Your task.
Only the pictures should be dropped; copy the rest of the entries exactly.

***

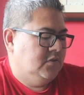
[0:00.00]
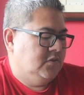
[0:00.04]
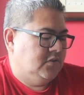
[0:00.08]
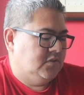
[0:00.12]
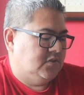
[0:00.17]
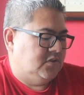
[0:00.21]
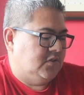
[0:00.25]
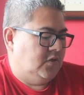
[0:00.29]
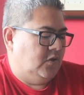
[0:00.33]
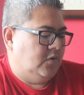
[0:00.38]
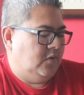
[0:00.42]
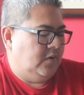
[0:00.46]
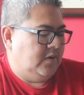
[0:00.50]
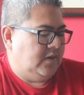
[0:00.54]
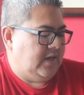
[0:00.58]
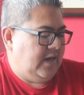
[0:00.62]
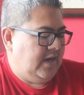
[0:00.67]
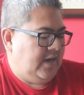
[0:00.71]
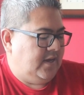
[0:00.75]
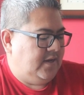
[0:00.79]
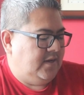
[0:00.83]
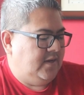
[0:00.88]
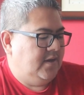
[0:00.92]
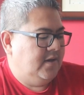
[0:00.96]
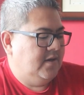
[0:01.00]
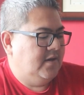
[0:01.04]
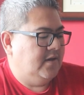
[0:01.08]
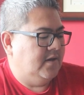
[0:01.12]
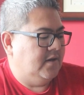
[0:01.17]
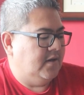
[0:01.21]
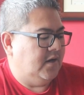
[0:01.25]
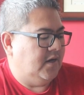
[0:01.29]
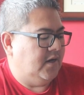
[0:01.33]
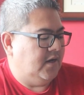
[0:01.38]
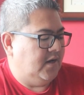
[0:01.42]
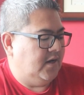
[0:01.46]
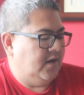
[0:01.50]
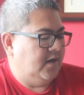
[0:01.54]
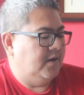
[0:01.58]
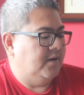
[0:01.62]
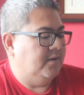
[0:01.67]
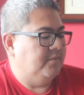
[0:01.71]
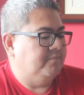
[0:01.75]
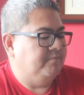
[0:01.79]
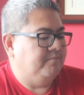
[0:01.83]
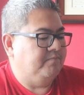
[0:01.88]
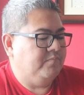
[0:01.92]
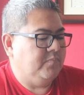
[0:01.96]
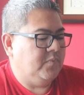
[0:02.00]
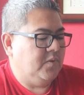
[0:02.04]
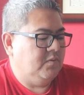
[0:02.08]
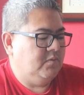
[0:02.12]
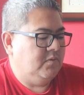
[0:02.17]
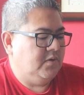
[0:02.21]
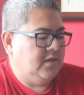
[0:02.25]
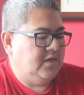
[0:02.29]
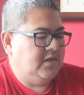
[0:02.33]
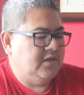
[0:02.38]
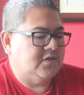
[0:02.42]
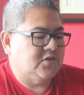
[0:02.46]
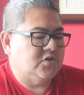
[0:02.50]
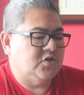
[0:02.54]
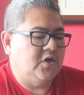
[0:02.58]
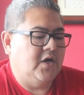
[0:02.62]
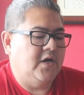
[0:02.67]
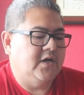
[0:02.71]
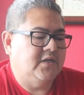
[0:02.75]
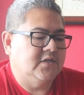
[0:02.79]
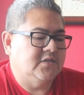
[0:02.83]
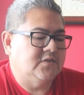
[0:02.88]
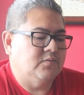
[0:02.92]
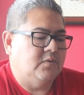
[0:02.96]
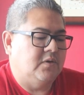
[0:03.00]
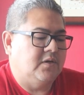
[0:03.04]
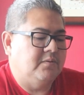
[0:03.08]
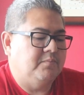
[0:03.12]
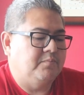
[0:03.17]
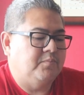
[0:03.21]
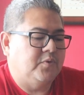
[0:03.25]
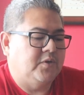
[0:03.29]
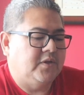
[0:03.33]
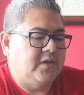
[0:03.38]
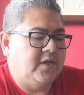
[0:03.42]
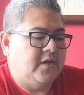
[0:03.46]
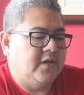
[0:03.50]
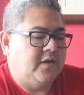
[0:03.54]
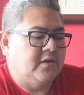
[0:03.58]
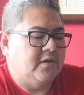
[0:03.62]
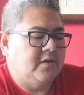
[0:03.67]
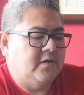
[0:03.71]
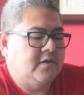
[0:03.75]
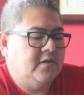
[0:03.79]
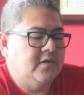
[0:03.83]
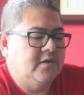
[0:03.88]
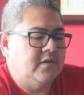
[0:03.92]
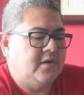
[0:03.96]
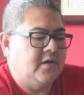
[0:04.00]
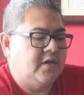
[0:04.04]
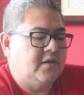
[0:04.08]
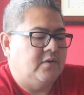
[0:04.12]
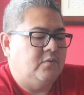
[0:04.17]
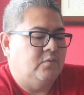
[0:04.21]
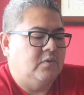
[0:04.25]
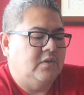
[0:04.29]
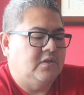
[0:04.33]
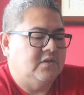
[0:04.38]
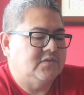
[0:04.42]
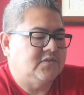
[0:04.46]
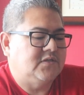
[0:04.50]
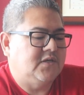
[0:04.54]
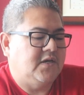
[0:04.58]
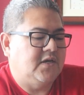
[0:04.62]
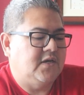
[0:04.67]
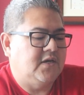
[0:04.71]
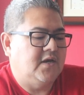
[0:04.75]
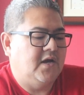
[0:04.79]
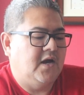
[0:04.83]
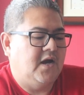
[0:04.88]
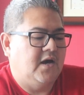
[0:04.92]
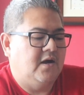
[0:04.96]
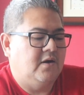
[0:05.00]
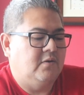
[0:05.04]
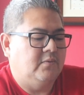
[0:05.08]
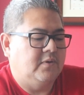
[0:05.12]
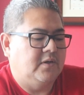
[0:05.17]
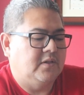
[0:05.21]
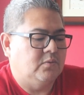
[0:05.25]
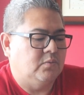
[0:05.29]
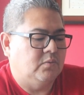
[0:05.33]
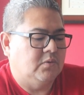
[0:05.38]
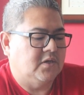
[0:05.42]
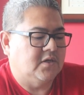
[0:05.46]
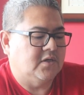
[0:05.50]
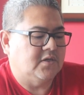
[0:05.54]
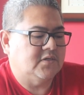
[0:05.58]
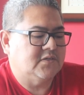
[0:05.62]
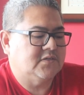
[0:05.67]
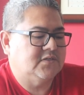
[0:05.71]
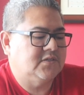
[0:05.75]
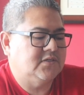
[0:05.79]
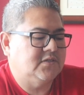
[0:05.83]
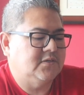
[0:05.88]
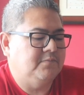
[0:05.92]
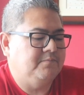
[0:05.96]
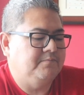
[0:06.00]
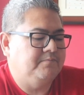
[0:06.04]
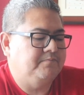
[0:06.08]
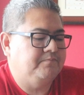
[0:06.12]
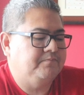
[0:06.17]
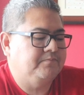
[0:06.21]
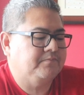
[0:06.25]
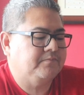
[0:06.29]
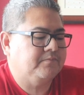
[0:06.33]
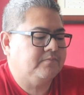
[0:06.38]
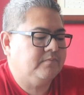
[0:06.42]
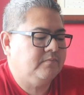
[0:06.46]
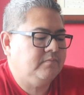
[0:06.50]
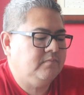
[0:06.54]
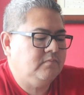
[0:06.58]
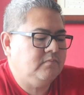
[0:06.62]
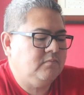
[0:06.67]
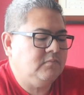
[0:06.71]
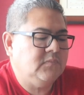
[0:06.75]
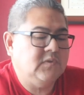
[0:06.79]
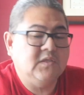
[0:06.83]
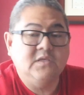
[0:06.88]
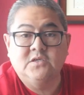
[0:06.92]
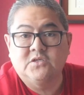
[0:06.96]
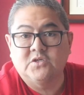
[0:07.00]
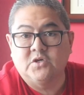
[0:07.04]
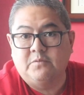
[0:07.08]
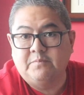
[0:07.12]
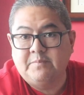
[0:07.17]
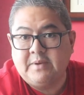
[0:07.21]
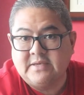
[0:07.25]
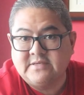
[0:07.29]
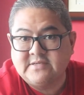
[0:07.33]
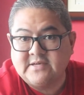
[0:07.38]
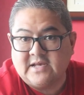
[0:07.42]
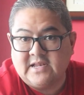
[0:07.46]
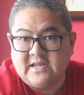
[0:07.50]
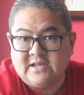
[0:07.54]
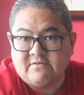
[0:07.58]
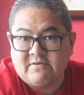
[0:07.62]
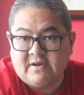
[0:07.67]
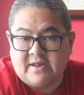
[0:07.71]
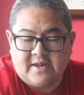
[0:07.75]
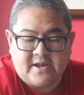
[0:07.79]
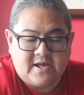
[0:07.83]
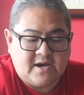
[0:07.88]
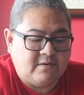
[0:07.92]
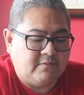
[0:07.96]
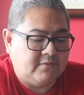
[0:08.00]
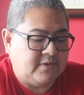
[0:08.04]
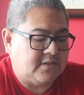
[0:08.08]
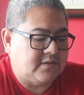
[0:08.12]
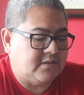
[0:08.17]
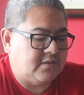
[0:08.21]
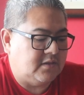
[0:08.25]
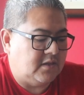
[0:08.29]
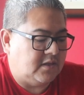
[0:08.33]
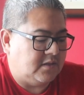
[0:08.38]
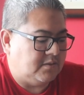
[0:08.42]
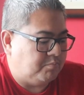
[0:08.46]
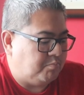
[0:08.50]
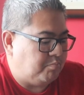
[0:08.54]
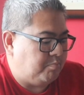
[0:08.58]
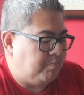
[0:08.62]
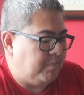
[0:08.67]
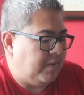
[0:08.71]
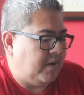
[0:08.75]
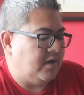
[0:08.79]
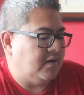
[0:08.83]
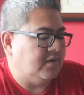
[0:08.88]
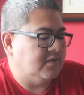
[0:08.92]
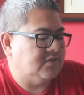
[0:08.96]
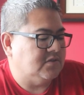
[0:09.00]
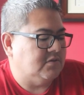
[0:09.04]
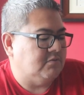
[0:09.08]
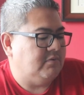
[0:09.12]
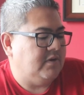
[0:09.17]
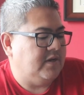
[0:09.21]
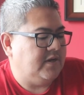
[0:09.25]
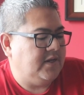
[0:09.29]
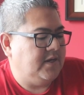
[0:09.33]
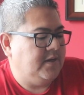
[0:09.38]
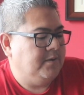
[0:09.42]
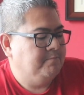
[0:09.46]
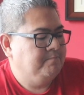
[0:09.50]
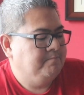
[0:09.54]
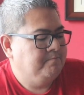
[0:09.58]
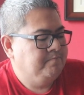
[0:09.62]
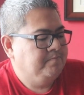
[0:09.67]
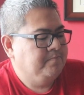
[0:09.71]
So again, we're gonna try this one and put it here, and we'll see how it works. So basically right now it pairs already.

***

Exercise answer.
[0:00.00]
[0:00.04]
[0:00.08]
[0:00.12]
[0:00.17]
[0:00.21]
[0:00.25]
[0:00.29]
[0:00.33]
[0:00.38]
[0:00.42]
[0:00.46]
[0:00.50]
[0:00.54]
[0:00.58]
[0:00.62]
[0:00.67]
[0:00.71]
[0:00.75]
[0:00.79]
[0:00.83]
[0:00.88]
[0:00.92]
[0:00.96]
[0:01.00]
[0:01.04]
[0:01.08]
[0:01.12]
[0:01.17]
[0:01.21]
[0:01.25]
[0:01.29]
[0:01.33]
[0:01.38]
[0:01.42]
[0:01.46]
[0:01.50]
[0:01.54]
[0:01.58]
[0:01.62]
[0:01.67]
[0:01.71]
[0:01.75]
[0:01.79]
[0:01.83]
[0:01.88]
[0:01.92]
[0:01.96]
[0:02.00]
[0:02.04]
[0:02.08]
[0:02.12]
[0:02.17]
[0:02.21]
[0:02.25]
[0:02.29]
[0:02.33]
[0:02.38]
[0:02.42]
[0:02.46]
[0:02.50]
[0:02.54]
[0:02.58]
[0:02.62]
[0:02.67]
[0:02.71]
[0:02.75]
[0:02.79]
[0:02.83]
[0:02.88]
[0:02.92]
[0:02.96]
[0:03.00]
[0:03.04]
[0:03.08]
[0:03.12]
[0:03.17]
[0:03.21]
[0:03.25]
[0:03.29]
[0:03.33]
[0:03.38]
[0:03.42]
[0:03.46]
[0:03.50]
[0:03.54]
[0:03.58]
[0:03.62]
[0:03.67]
[0:03.71]
[0:03.75]
[0:03.79]
[0:03.83]
[0:03.88]
[0:03.92]
[0:03.96]
[0:04.00]
[0:04.04]
[0:04.08]
[0:04.12]
[0:04.17]
[0:04.21]
[0:04.25]
[0:04.29]
[0:04.33]
[0:04.38]
[0:04.42]
[0:04.46]
[0:04.50]
[0:04.54]
[0:04.58]
[0:04.62]
[0:04.67]
[0:04.71]
[0:04.75]
[0:04.79]
[0:04.83]
[0:04.88]
[0:04.92]
[0:04.96]
[0:05.00]
[0:05.04]
[0:05.08]
[0:05.12]
[0:05.17]
[0:05.21]
[0:05.25]
[0:05.29]
[0:05.33]
[0:05.38]
[0:05.42]
[0:05.46]
[0:05.50]
[0:05.54]
[0:05.58]
[0:05.62]
[0:05.67]
[0:05.71]
[0:05.75]
[0:05.79]
[0:05.83]
[0:05.88]
[0:05.92]
[0:05.96]
[0:06.00]
[0:06.04]
[0:06.08]
[0:06.12]
[0:06.17]
[0:06.21]
[0:06.25]
[0:06.29]
[0:06.33]
[0:06.38]
[0:06.42]
[0:06.46]
[0:06.50]
[0:06.54]
[0:06.58]
[0:06.62]
[0:06.67]
[0:06.71]
[0:06.75]
[0:06.79]
[0:06.83]
[0:06.88]
[0:06.92]
[0:06.96]
[0:07.00]
[0:07.04]
[0:07.08]
[0:07.12]
[0:07.17]
[0:07.21]
[0:07.25]
[0:07.29]
[0:07.33]
[0:07.38]
[0:07.42]
[0:07.46]
[0:07.50]
[0:07.54]
[0:07.58]
[0:07.62]
[0:07.67]
[0:07.71]
[0:07.75]
[0:07.79]
[0:07.83]
[0:07.88]
[0:07.92]
[0:07.96]
[0:08.00]
[0:08.04]
[0:08.08]
[0:08.12]
[0:08.17]
[0:08.21]
[0:08.25]
[0:08.29]
[0:08.33]
[0:08.38]
[0:08.42]
[0:08.46]
[0:08.50]
[0:08.54]
[0:08.58]
[0:08.62]
[0:08.67]
[0:08.71]
[0:08.75]
[0:08.79]
[0:08.83]
[0:08.88]
[0:08.92]
[0:08.96]
[0:09.00]
[0:09.04]
[0:09.08]
[0:09.12]
[0:09.17]
[0:09.21]
[0:09.25]
[0:09.29]
[0:09.33]
[0:09.38]
[0:09.42]
[0:09.46]
[0:09.50]
[0:09.54]
[0:09.58]
[0:09.62]
[0:09.67]
[0:09.71]
So again, we're gonna try this one and put it here, and we'll see how it works. So basically right now it pairs already.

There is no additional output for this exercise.